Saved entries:
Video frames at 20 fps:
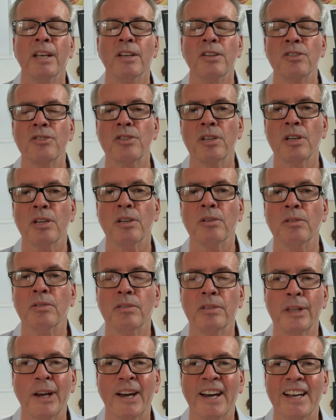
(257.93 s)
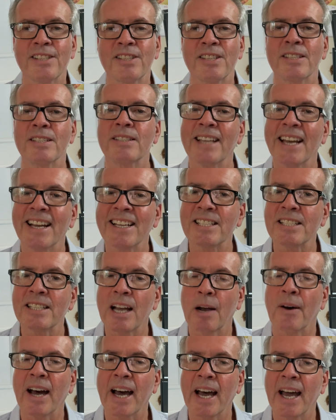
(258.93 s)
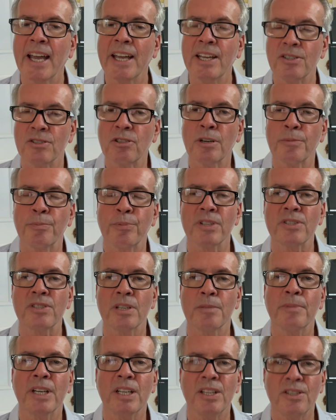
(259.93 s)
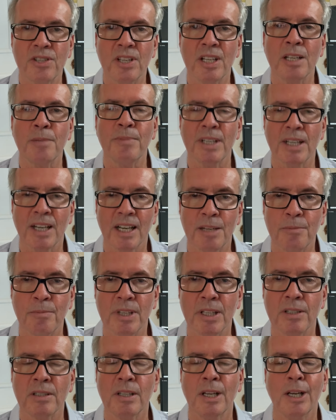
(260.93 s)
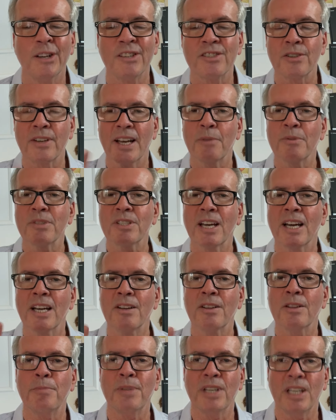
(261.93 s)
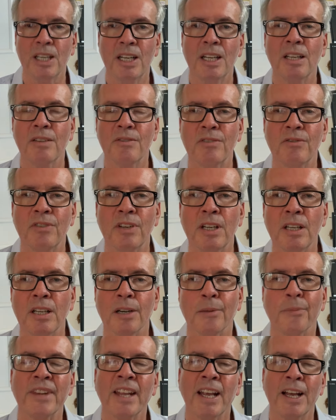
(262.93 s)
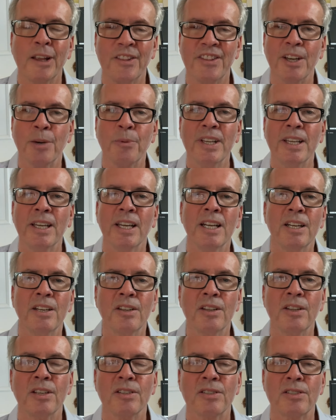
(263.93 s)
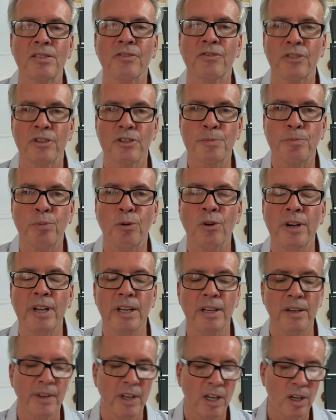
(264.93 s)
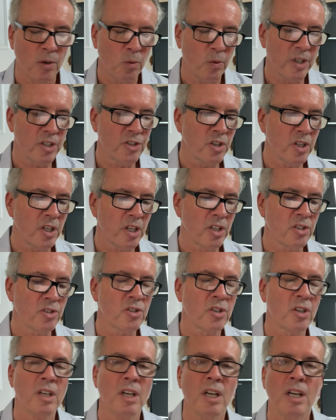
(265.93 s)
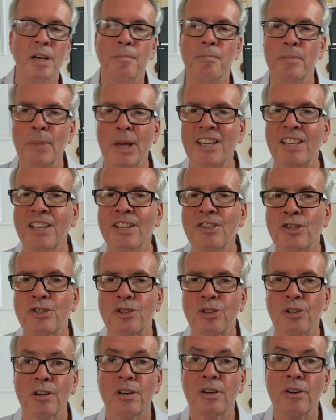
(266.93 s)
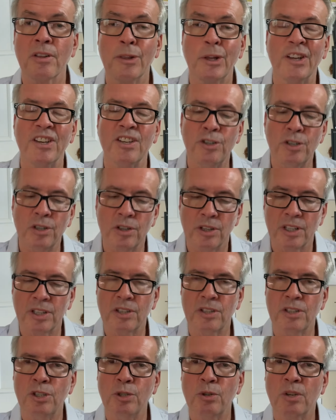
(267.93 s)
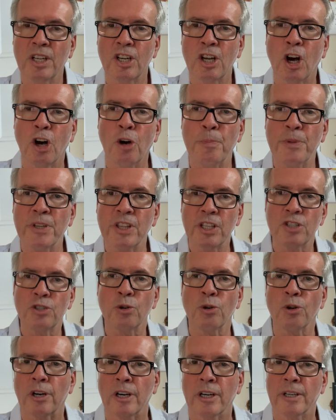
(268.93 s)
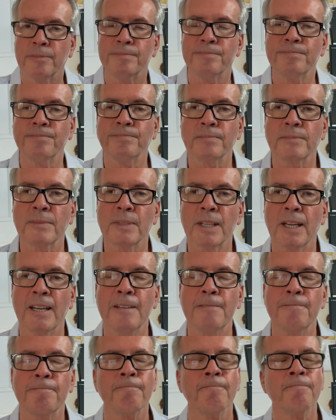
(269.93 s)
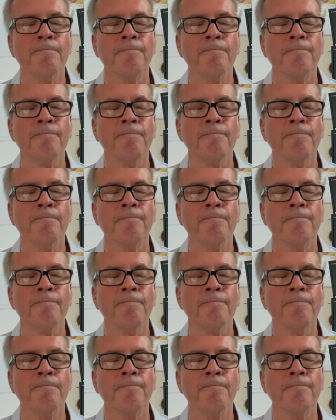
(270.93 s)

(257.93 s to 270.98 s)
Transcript: So that's, that's how I interpret somebody sitting behind me. So that was kind of the beginning of the video. Then we get into this first point, which is making sure that you, that you can open the door, okay?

EXERCISE DESCRIPTION:
Type the records out again in full, exactly, with each picture omitted.

REPLY:
Video frames at 20 fps:
(257.93 s)
(258.93 s)
(259.93 s)
(260.93 s)
(261.93 s)
(262.93 s)
(263.93 s)
(264.93 s)
(265.93 s)
(266.93 s)
(267.93 s)
(268.93 s)
(269.93 s)
(270.93 s)

(257.93 s to 270.98 s)
Transcript: So that's, that's how I interpret somebody sitting behind me. So that was kind of the beginning of the video. Then we get into this first point, which is making sure that you, that you can open the door, okay?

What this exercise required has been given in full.